Transcribe all of the records, leaving out any pictures.

Collected data entries
———
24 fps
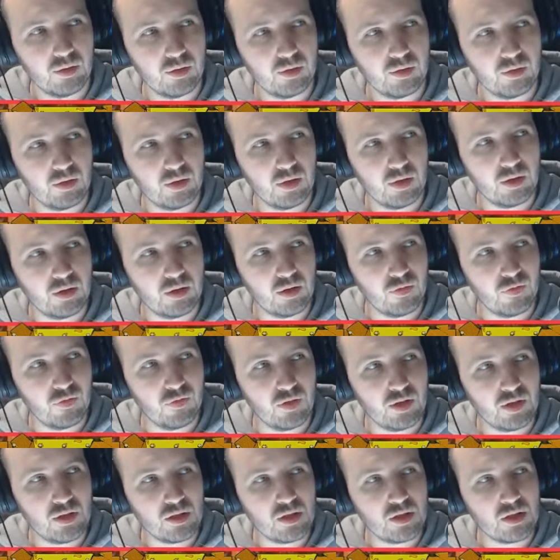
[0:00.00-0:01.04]
the
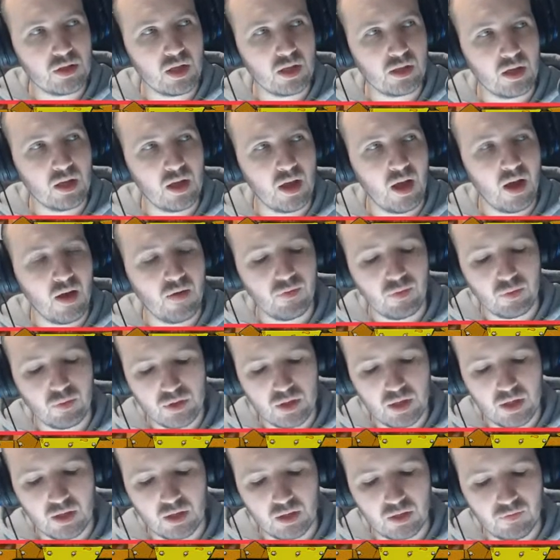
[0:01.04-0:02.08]
fists that they have. I was
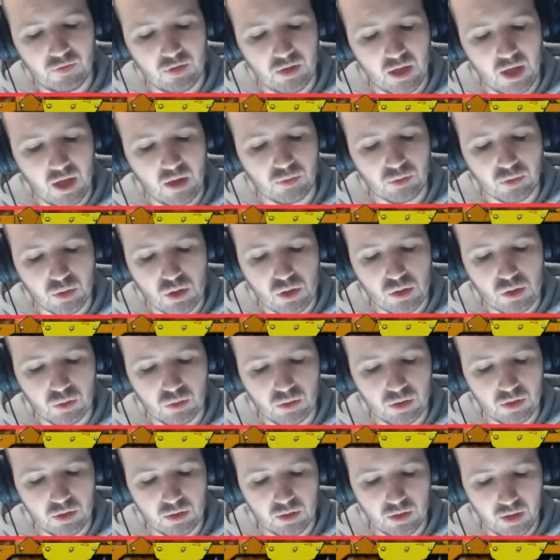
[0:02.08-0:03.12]
thinking if you countersunk
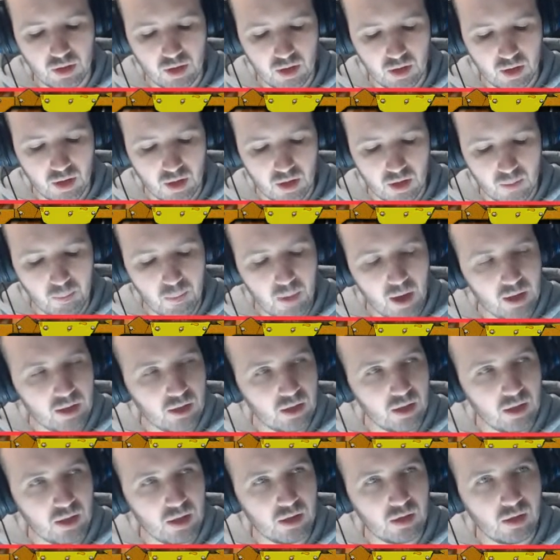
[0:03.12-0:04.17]
a
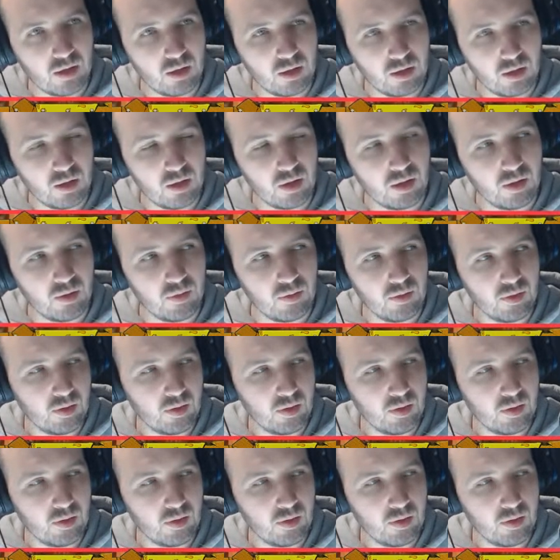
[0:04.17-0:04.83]
magnet into the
———
[Result below]
24 fps
[0:00.00-0:01.04]
the
[0:01.04-0:02.08]
fists that they have. I was
[0:02.08-0:03.12]
thinking if you countersunk
[0:03.12-0:04.17]
a
[0:04.17-0:04.83]
magnet into the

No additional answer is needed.